Iran officially warns U.S. against accusations of attack on Saudi Aramco

Saudi defence ministry spokesman Colonel Turki bin Saleh al Malki shows pieces of what he said were Iranian cruise missiles and drones recovered from the attack site that targeted Saudi Aramco's facilities 18 September 2019

White House orders Pentagon to offer options as Aramco attack fallout escalates

Iran's economy is already under severe pressure from existing sanctions, though analysts said there were still a number of potential targets for restrictions, including some in the construction sector, additional companies on the Tehran stock exchange and foundations controlled by the regime or Iranian Revolutionary Guard Corps.

Speaking on BBC Radio 4's Today Programme, Dr Fox said he believed it was becoming increasingly clear that Iran is to blame for the attacks.

After enduring a crippling Saudi air campaign since 2015, the Houthis definitely have a motive.

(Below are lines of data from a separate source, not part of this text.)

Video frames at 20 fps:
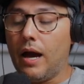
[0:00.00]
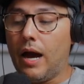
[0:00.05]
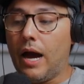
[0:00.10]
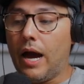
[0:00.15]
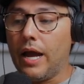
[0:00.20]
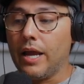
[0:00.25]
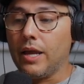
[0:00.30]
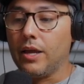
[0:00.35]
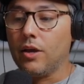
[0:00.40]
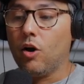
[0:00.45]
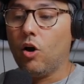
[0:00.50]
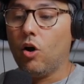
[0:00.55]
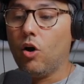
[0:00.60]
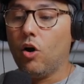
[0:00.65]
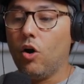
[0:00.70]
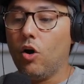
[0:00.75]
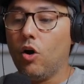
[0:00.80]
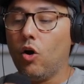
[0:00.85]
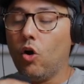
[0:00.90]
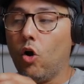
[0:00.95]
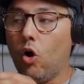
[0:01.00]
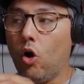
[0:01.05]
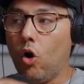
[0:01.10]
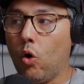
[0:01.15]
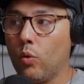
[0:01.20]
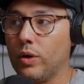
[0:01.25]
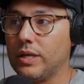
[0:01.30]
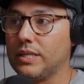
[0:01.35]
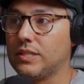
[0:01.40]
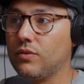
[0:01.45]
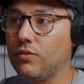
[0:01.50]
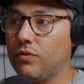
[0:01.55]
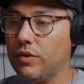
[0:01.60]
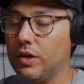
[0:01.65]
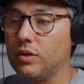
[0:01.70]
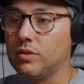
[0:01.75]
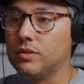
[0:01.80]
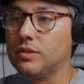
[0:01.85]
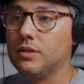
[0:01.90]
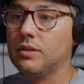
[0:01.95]
I always
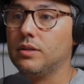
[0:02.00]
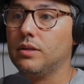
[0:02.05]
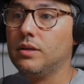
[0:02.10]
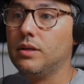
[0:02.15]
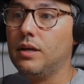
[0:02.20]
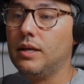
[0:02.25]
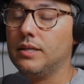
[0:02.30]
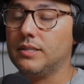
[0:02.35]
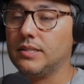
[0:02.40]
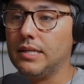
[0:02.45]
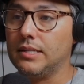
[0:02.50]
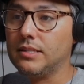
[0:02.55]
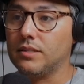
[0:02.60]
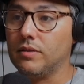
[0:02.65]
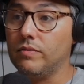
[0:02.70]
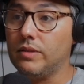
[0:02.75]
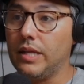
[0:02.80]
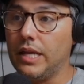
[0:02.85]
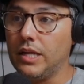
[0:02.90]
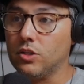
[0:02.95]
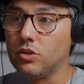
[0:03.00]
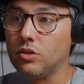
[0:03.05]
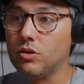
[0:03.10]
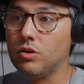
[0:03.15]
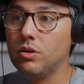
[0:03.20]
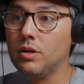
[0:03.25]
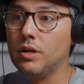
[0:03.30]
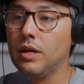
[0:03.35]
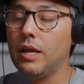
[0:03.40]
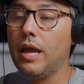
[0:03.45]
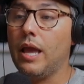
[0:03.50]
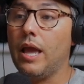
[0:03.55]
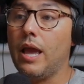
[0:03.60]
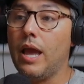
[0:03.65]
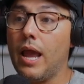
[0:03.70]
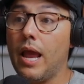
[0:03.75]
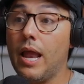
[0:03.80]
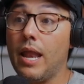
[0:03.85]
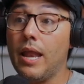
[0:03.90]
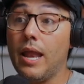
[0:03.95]
felt a sense of danger,
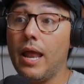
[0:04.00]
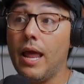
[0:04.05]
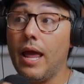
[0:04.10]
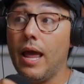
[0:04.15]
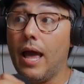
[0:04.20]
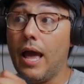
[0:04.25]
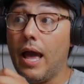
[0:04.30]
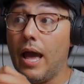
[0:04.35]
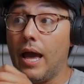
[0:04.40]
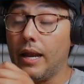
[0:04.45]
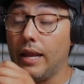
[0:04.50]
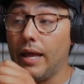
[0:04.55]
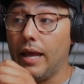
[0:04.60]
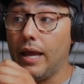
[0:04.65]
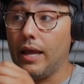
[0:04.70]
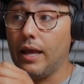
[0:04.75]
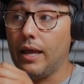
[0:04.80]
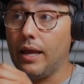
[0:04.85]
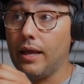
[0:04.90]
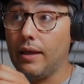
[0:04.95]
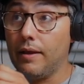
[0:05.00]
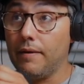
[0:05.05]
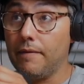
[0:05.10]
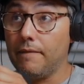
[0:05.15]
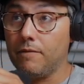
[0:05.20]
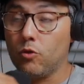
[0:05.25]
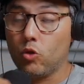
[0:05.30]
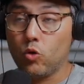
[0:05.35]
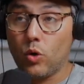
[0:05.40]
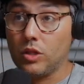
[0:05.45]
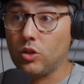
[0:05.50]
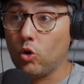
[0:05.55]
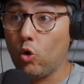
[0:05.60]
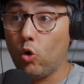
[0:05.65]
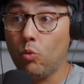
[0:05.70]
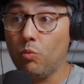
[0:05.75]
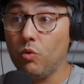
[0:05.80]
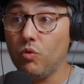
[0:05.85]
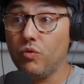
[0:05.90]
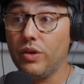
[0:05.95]
and at throughout the
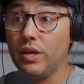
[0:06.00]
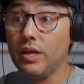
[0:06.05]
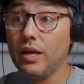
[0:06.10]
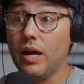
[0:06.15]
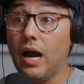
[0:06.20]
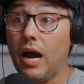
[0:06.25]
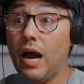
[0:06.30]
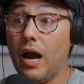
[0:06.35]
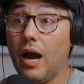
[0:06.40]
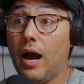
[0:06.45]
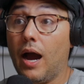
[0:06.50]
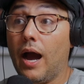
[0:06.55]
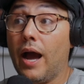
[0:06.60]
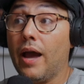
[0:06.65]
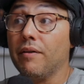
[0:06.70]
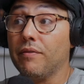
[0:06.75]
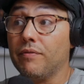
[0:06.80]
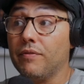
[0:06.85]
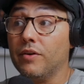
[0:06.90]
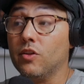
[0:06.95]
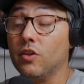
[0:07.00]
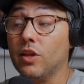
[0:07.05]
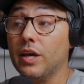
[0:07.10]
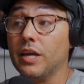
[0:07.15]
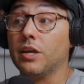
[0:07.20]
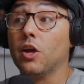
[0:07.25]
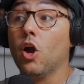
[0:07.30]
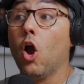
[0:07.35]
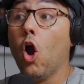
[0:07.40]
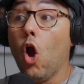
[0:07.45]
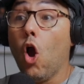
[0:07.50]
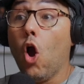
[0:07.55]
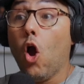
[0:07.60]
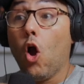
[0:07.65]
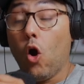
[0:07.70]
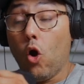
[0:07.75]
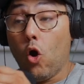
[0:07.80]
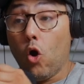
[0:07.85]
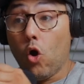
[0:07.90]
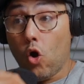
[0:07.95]
whole movie, I felt like,
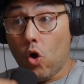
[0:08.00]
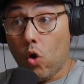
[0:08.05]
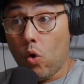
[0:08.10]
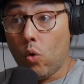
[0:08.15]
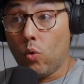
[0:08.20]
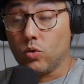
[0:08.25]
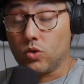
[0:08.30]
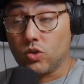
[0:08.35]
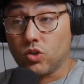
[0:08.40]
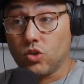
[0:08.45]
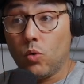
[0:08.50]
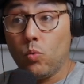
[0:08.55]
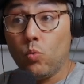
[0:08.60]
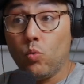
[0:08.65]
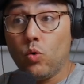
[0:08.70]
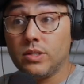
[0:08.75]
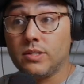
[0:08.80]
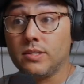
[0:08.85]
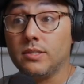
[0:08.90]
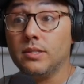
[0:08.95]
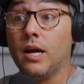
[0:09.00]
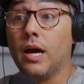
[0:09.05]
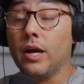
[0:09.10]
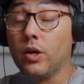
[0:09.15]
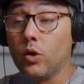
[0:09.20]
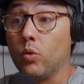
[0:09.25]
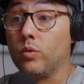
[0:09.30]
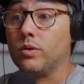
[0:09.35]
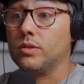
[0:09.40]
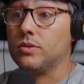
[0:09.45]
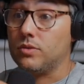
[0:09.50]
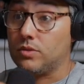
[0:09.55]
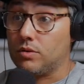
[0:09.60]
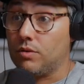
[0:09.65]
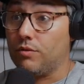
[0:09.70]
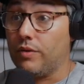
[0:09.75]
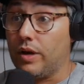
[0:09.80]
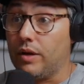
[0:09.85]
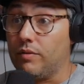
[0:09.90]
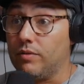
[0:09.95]
oh, someone's not going to
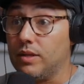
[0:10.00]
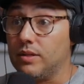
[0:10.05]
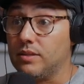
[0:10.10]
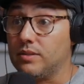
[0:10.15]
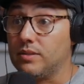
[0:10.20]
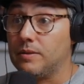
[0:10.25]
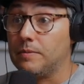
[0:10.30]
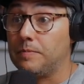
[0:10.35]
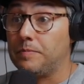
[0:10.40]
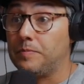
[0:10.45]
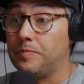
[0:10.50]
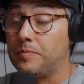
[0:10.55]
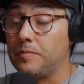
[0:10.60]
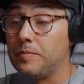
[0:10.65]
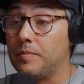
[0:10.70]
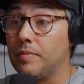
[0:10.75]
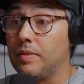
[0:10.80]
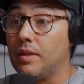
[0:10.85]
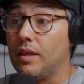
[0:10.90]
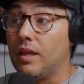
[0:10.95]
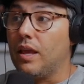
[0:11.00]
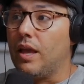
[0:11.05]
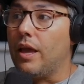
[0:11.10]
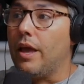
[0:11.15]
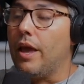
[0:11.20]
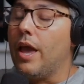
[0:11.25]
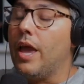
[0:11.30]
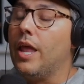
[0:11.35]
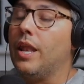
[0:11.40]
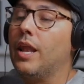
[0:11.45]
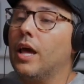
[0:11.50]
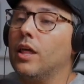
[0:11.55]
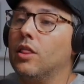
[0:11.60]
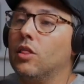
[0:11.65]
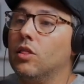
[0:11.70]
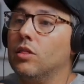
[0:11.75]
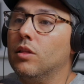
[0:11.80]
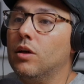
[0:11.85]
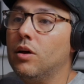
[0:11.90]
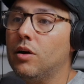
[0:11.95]
survive this. Mm-hmm. And I
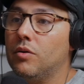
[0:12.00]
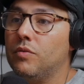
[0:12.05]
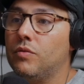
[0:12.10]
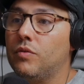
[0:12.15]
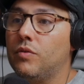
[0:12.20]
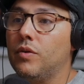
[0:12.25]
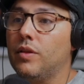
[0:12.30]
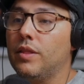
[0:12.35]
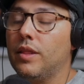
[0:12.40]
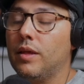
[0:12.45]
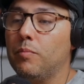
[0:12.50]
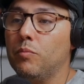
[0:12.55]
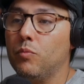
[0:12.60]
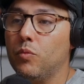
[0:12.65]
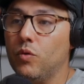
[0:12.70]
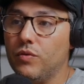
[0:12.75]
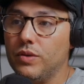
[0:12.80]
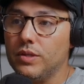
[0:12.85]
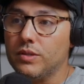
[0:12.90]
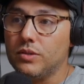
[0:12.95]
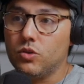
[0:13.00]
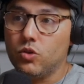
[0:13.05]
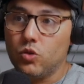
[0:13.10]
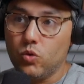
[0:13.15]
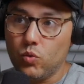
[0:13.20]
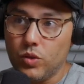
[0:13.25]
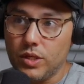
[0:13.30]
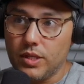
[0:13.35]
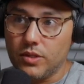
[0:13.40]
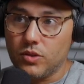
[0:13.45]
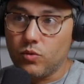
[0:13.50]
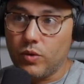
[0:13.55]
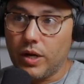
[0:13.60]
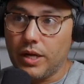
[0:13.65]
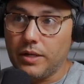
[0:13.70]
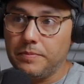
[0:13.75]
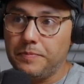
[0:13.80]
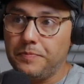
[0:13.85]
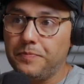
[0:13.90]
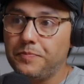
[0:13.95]
love that movies do this,
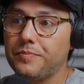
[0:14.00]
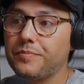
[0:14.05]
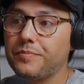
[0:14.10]
right?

American president Donald Trump has pulled the United States out of the nuclear agreement, but Britain has remained in the pact. In 2006, al-Qaeda attempted a failed suicide attack on Abqaiq with explosive-laden vehicles.

The strikes took out half its output, some 6% of global oil production. The Houthis claimed responsibility for this attack.

On 16 October 1987, a Chinese-made Silkworm missile hit a Kuwaiti oil tanker under U.S. protection. "The Saudis were the nation that were attacked. We'll see what happens".

The Houthis certainly have a motive for the latest attacks.

As al-Malki sought to provide that proof, he said the drones and cruise missiles used against Saudi Arabia had originally come from Iran. The drone flew more than 800km into Saudi territory. He stopped short of saying the launch location was in Iran. "It was an assault to the worldwide community - an elaborate attempt to disrupt the global economy and the energy industry". A Saudi official also said plans for the listing of the country's oil giant, Aramco, would continue "as is".

Saudi Arabia's energy minister said Tuesday that 50% of its daily crude oil production that was knocked out by a weekend attack had been restored and that full production is expected by the end of the month. That means oil prices would rise because of worries about more unrest hurting supply.

Earlier this week Saudi Arabia announced it would join the International Maritime Security Construct operating in the Strait of Hormuz - of which the U.S. and Australia are members, in order to support peaceful trade - after high profile stoushes with British tankers in the region. But while major U.S. oil firms would reap windfall profits, if rising oil prices spur a recession, it will hurt Trump's chances for re-election. Tehran has said its delegation could call off a trip to NY if the USA does not issue visas for his delegation "in the next few hours", Iran's state-run ISNA news reported Wednesday afternoon.

The Pentagon is preparing a report on who was responsible and intends to make it public within 48 hours, a US defense official said Tuesday.

The Russian president is expected later this year to travel to Saudi Arabia, a traditional USA ally in the Middle East.

Saudi Arabia has rushed to restore capacity to its oil infrastructure, pledging to fulfill orders despite the attacks. Kono added that, despite "parties such as the USA media claiming that Iran was involved", the government hasn't confirmed Tehran's involvement either.

United States media, citing unnamed U.S. officials, reported on Tuesday that evidence shows Saturday's attacks originated in southwestern Iran.

President Trump said Wednesday that he had directed the U.S. Treasury to "substantially increase" sanctions on Iran amid tensions over attacks on major Saudi Arabian oil facilities.

The views expressed in this article belong to the author and do not necessarily reflect the editorial policy of Middle East Eye.